##### Input material #####
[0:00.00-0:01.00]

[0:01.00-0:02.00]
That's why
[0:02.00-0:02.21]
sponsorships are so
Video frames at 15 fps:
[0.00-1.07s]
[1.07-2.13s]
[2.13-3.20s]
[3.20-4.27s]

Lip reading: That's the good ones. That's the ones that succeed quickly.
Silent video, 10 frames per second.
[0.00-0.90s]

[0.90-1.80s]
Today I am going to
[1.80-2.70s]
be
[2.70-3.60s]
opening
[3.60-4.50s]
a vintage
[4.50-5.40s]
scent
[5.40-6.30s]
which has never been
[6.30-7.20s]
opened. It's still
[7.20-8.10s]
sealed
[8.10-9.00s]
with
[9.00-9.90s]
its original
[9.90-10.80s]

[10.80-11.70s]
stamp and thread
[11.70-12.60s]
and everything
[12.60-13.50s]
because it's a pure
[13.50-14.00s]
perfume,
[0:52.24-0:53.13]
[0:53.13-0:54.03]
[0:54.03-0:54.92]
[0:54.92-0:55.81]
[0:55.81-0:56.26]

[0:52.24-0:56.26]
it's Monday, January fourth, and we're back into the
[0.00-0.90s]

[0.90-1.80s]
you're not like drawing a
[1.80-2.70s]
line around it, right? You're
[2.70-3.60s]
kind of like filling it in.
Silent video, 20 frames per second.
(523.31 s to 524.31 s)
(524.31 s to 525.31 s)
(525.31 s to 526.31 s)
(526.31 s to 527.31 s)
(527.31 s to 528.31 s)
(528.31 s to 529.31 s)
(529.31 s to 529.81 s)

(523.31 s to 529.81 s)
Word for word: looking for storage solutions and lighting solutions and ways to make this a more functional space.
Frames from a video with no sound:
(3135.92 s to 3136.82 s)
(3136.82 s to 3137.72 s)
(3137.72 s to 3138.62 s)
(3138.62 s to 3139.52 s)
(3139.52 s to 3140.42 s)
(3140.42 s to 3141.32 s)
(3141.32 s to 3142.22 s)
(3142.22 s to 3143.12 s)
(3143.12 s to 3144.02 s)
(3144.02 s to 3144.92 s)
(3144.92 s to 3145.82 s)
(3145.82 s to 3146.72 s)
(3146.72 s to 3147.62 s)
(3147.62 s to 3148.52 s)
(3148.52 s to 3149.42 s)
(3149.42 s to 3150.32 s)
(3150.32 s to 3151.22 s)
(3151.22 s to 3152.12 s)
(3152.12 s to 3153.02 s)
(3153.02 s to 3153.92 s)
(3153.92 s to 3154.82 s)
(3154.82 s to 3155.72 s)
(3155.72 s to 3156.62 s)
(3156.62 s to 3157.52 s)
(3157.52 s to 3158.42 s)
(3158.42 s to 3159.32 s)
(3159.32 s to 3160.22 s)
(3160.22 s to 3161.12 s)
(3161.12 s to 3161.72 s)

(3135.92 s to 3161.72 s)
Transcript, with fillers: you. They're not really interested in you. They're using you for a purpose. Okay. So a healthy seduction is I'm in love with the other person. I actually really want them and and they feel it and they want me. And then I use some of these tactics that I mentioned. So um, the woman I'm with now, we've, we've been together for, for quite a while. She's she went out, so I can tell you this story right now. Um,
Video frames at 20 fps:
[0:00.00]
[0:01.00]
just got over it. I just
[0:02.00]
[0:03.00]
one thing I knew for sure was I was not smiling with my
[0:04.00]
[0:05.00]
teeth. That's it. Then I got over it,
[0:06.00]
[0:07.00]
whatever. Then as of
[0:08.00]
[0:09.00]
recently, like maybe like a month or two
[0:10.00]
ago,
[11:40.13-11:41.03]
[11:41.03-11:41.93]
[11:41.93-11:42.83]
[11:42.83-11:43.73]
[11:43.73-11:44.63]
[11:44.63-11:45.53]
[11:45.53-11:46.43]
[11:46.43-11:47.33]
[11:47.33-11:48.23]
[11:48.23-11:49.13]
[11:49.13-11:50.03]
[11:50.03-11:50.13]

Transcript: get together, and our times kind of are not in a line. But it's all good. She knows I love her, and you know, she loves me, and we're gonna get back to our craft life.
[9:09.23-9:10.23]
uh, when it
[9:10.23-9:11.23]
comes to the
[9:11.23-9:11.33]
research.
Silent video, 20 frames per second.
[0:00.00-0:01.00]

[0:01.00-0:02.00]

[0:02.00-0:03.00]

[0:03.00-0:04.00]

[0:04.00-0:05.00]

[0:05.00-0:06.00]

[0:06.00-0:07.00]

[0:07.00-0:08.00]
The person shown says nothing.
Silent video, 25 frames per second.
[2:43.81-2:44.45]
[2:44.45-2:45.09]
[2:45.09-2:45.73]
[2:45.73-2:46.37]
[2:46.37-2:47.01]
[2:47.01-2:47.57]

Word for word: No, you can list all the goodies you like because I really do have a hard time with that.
#####
Exercise description -> The answer must consist of every line from the listing above that includes the word "together".

Finished task ->
Transcript, with fillers: you. They're not really interested in you. They're using you for a purpose. Okay. So a healthy seduction is I'm in love with the other person. I actually really want them and and they feel it and they want me. And then I use some of these tactics that I mentioned. So um, the woman I'm with now, we've, we've been together for, for quite a while. She's she went out, so I can tell you this story right now. Um,
Transcript: get together, and our times kind of are not in a line. But it's all good. She knows I love her, and you know, she loves me, and we're gonna get back to our craft life.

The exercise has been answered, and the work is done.